An official ribbon-cutting ceremony, celebrating the new venue and its students is planned for this spring.
The renovation project dovetails with Southeast’s participation during the past two years in the American Council on Education’s (ACE) Comprehensive Internationalization Laboratory. The laboratory has helped guide Southeast in its review of current international efforts and work towards the creation of a strategic plan in its international education efforts that align and integrate policies, programs and initiatives to position the University as a more globally-oriented and internationally-connected institution. The strategic planning process is currently in its final stages. Redesigning the facilities for Southeast’s international services will help fulfill the University’s commitment to advance internationalization. Southeast had 615 international students enrolled last fall.
Southeast’s Board of Regents approved a budget in September 2017 to repurpose the facilities for the University’s international needs and to outfit them with appropriate equipment and furniture.
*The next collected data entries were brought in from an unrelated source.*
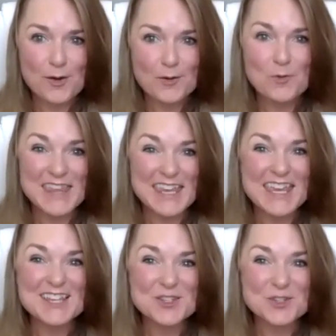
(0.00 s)
When they
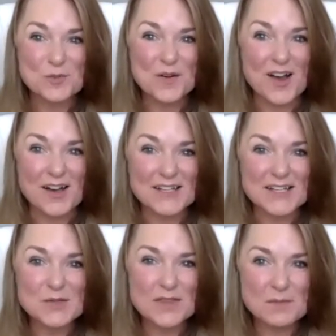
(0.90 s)
get super honest
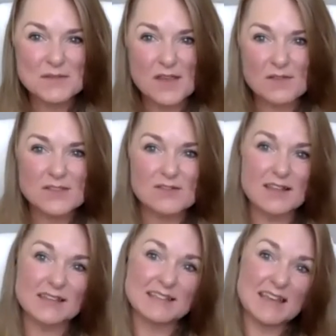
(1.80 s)
with themselves, they're
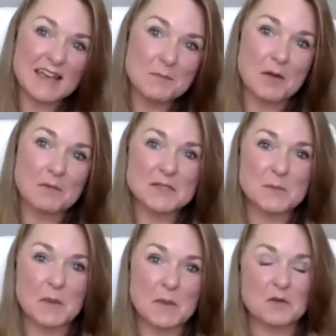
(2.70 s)
like, yeah, I probably
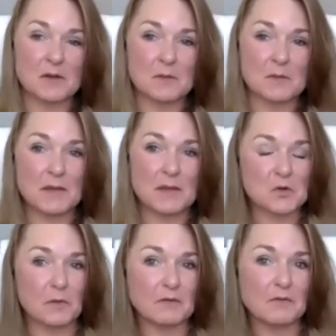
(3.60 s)
spent 30 minutes
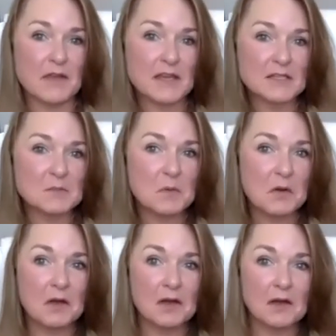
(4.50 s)
scrolling
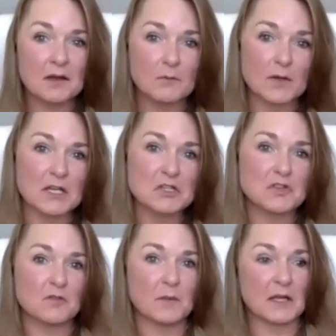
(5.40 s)
Facebook when I should
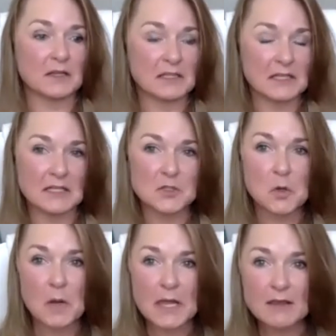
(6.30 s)
have been cleaning
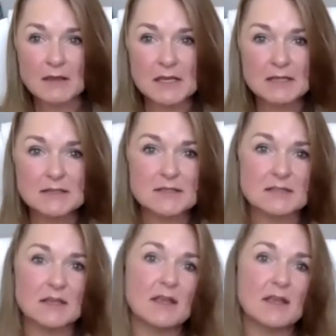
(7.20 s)
toilets.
Second phase renovations, to be addressed in the future, will include repurposing the final three cottages for residential housing.
The opportunity to redevelop the space as an International Village became possible after the Community Counseling Center assumed operation of Cottonwood Residential Treatment Facility in July 2015, later deciding to relocate and end its lease. The Southeast Missouri University Foundation built Cottonwood in 1987 for lease to the Missouri Department of Mental Health as a youth treatment facility, which operated the facility from its construction until June 2015. The space was identified, evaluated and recommended for repurposing by the Lawrence Group, hired to spearhead a comprehensive master planning process at Southeast.